Además, la teoría del Dr. Duke nos haría creer que, si bien han logrado grandes hazañas tecnológicas (por ejemplo, los vuelos espaciales), los alienígenas son incapaces de desactivar las armas atómicas antes de que sean desplegadas. No es que las armas atómicas sean dispositivos simples: hay todo tipo de componentes electrónicos que, si alguno en particular fuera desactivado, hace que el arma no funcione. El Dr. Duke teoriza que los extraterrestres temen que arruinemos nuestro planeta, por lo que inventaron el SIDA para aniquilar a la humanidad. Decidieron tomar la forma más lenta, menos eficiente y más indirecta imaginable para apoderarse de nuestro mundo que, por alguna razón no especificada, es tan especial que están dispuestos a poner este tremendo costo y esfuerzo para tomarlo. Sin embargo, no están dispuestos a pensar en un plan decente.

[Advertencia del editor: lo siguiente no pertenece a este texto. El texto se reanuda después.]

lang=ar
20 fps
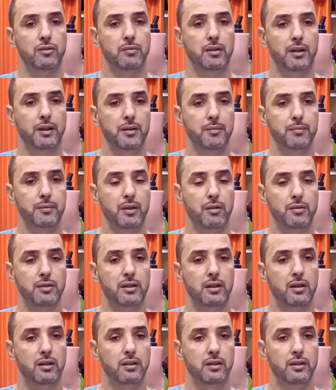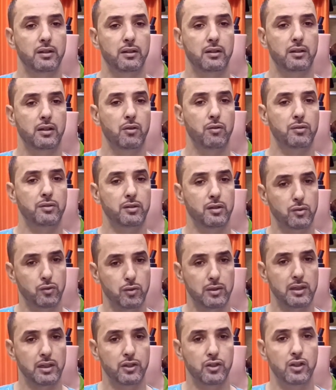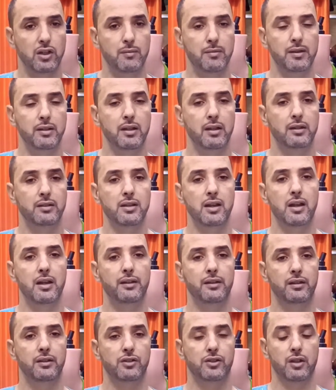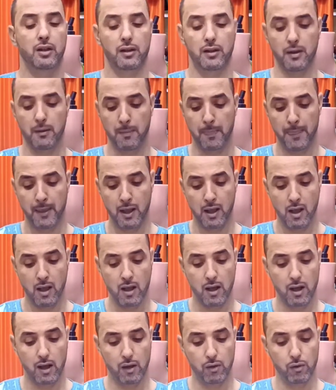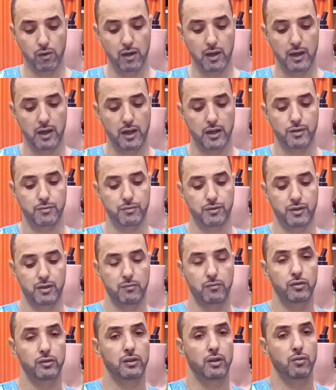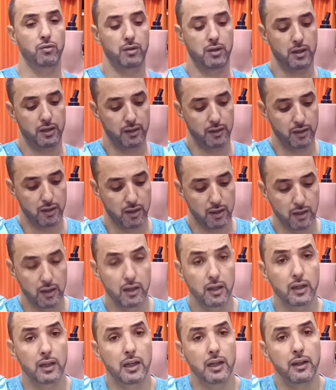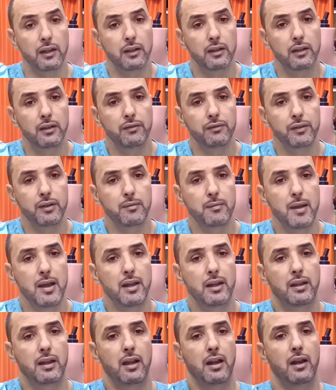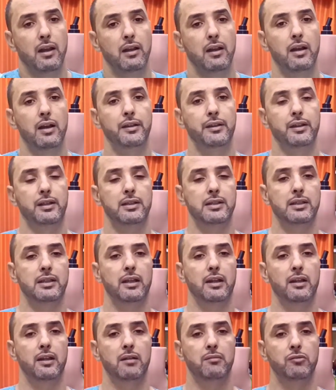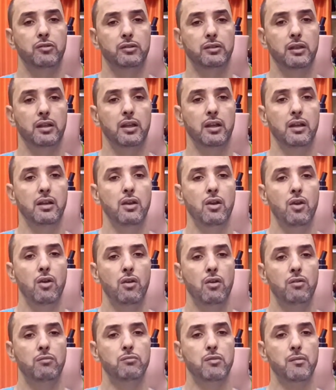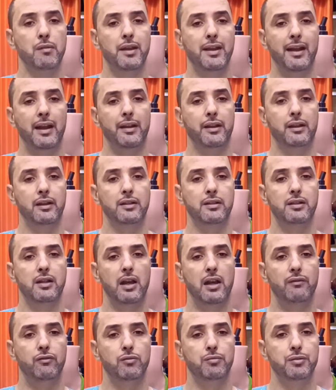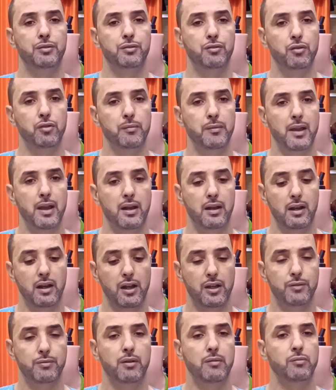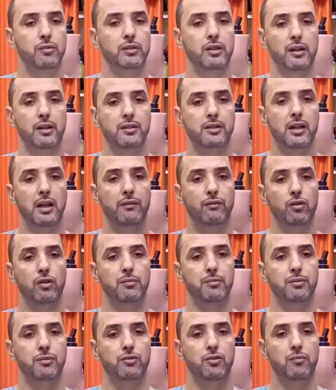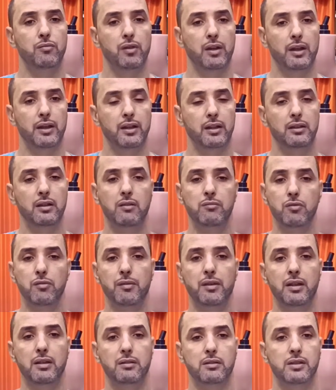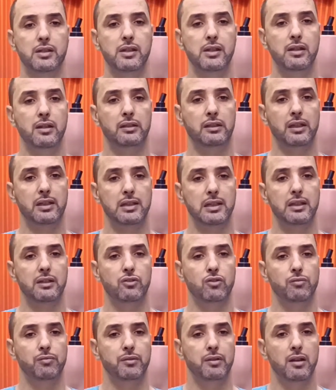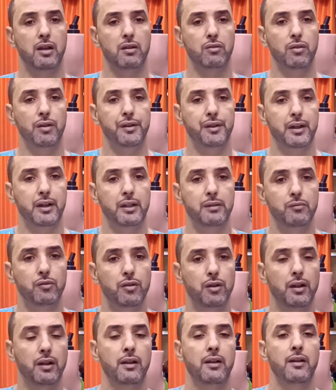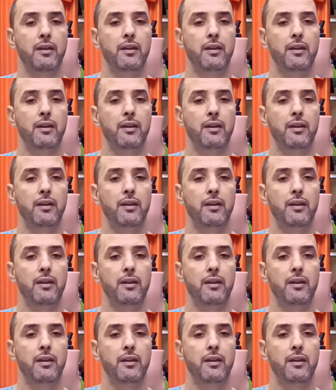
المغرب كيوصلك كتوصلك الجلابه ديالك حتى لعندك ان شاء الله او لا الا عجبك شي موديل وكان ديال كليان فما عليك الا انك تسكرين الموديل ممكن حنا كنتكلفوا بالتوب يعني الا عجبك الموديل غنتكلفوا لك بالتوب والخياطه وممكن انت ترسلي التوب ديالك وحنا نخدموه لك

Si yo fuera usted, esperaría una cierta cantidad de profesionalismo de esta excelente publicación, pero permítame editorializar por un momento: he escuchado a muchos imbéciles decir muchas cosas estúpidas, pero este tipo que dice que el SIDA fue creado por extraterrestres toma el pastel, sin duda. Para usted, señor, si está leyendo esto, me quito la gorra. Esa broma que escuché sobre los mineros del carbón, el papa y Ariel Sharon sentados en un bote de remos ahora parece no ser más inapropiada que las divagaciones de un niño de jardín de infantes, en comparación con la basura idiota que ha permitido derramar de su escotilla.

Para terminar, debo mencionar que el Dr. Duke es vilipendiado por muchos en la comunidad entusiasta de los ovnis. Principalmente porque muchos en la comunidad ovni creen que el SIDA fue creado en la década de 1970 por Henry Kissinger para obstaculizar el movimiento de derechos civiles, y ha sido utilizado por el panel de ancianos que controla el gobierno de los Estados Unidos para apoyar a las compañías farmacéuticas, que … bueno, no importa los detalles en este momento. Aunque esta teoría de la conspiración es casi errónea, y tiene poca evidencia de apoyo, la mayoría de las cuales probablemente son malinterpretadas, pero les concederé esto: no se han caído en el agujero del simplón y no han traído a la gente espacial.

El Dr. Duke, aunque no se puede decir que representa directamente a los entusiastas de los ovnis, está mucho más cerca de ellos de lo que quieren que creas. Piense en él como el extremo delgado de una cuña de locura, tontería e ignorancia a la antigua.

Nos vemos

Publicado por primera vez en The Triangle, el 13 de enero de 2006.